=== DATA SUPPLIED ===
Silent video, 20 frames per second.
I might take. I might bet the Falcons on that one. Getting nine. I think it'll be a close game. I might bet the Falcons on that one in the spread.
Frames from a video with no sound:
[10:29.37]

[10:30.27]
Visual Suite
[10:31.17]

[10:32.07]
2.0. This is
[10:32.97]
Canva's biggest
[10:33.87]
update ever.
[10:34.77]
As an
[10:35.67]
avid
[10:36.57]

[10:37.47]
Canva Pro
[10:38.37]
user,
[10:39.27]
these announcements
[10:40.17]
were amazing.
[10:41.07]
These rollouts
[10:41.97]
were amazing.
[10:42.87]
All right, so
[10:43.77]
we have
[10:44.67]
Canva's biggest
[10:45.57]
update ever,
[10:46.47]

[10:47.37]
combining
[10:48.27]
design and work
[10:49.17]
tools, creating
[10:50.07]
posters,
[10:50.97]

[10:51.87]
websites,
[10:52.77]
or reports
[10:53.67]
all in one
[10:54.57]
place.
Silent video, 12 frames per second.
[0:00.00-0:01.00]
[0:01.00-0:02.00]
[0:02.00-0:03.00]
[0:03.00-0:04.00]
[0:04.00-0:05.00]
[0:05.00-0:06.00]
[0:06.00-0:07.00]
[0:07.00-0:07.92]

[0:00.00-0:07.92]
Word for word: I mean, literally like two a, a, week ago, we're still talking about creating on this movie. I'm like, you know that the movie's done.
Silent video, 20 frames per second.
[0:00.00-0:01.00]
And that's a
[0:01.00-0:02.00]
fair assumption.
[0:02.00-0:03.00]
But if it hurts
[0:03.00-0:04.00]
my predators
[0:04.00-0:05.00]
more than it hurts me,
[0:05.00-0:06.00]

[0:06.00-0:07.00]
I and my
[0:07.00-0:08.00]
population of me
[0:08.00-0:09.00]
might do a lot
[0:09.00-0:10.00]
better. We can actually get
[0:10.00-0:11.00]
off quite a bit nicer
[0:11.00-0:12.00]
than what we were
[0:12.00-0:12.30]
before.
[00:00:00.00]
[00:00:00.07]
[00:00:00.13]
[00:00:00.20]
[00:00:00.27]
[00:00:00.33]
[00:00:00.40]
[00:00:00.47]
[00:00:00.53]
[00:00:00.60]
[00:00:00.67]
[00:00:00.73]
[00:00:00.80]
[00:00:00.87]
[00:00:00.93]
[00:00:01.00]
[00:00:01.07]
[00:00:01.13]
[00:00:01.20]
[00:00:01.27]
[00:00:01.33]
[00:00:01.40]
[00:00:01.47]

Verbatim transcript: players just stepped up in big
===
> [WHAT THE EXERCISE ASKS]
Could you set down each entry above word for word?

> [REPLY TO THE EXERCISE]
Silent video, 20 frames per second.
I might take. I might bet the Falcons on that one. Getting nine. I think it'll be a close game. I might bet the Falcons on that one in the spread.
Frames from a video with no sound:
[10:29.37]

[10:30.27]
Visual Suite
[10:31.17]

[10:32.07]
2.0. This is
[10:32.97]
Canva's biggest
[10:33.87]
update ever.
[10:34.77]
As an
[10:35.67]
avid
[10:36.57]

[10:37.47]
Canva Pro
[10:38.37]
user,
[10:39.27]
these announcements
[10:40.17]
were amazing.
[10:41.07]
These rollouts
[10:41.97]
were amazing.
[10:42.87]
All right, so
[10:43.77]
we have
[10:44.67]
Canva's biggest
[10:45.57]
update ever,
[10:46.47]

[10:47.37]
combining
[10:48.27]
design and work
[10:49.17]
tools, creating
[10:50.07]
posters,
[10:50.97]

[10:51.87]
websites,
[10:52.77]
or reports
[10:53.67]
all in one
[10:54.57]
place.
Silent video, 12 frames per second.
[0:00.00-0:01.00]
[0:01.00-0:02.00]
[0:02.00-0:03.00]
[0:03.00-0:04.00]
[0:04.00-0:05.00]
[0:05.00-0:06.00]
[0:06.00-0:07.00]
[0:07.00-0:07.92]

[0:00.00-0:07.92]
Word for word: I mean, literally like two a, a, week ago, we're still talking about creating on this movie. I'm like, you know that the movie's done.
Silent video, 20 frames per second.
[0:00.00-0:01.00]
And that's a
[0:01.00-0:02.00]
fair assumption.
[0:02.00-0:03.00]
But if it hurts
[0:03.00-0:04.00]
my predators
[0:04.00-0:05.00]
more than it hurts me,
[0:05.00-0:06.00]

[0:06.00-0:07.00]
I and my
[0:07.00-0:08.00]
population of me
[0:08.00-0:09.00]
might do a lot
[0:09.00-0:10.00]
better. We can actually get
[0:10.00-0:11.00]
off quite a bit nicer
[0:11.00-0:12.00]
than what we were
[0:12.00-0:12.30]
before.
[00:00:00.00]
[00:00:00.07]
[00:00:00.13]
[00:00:00.20]
[00:00:00.27]
[00:00:00.33]
[00:00:00.40]
[00:00:00.47]
[00:00:00.53]
[00:00:00.60]
[00:00:00.67]
[00:00:00.73]
[00:00:00.80]
[00:00:00.87]
[00:00:00.93]
[00:00:01.00]
[00:00:01.07]
[00:00:01.13]
[00:00:01.20]
[00:00:01.27]
[00:00:01.33]
[00:00:01.40]
[00:00:01.47]

Verbatim transcript: players just stepped up in big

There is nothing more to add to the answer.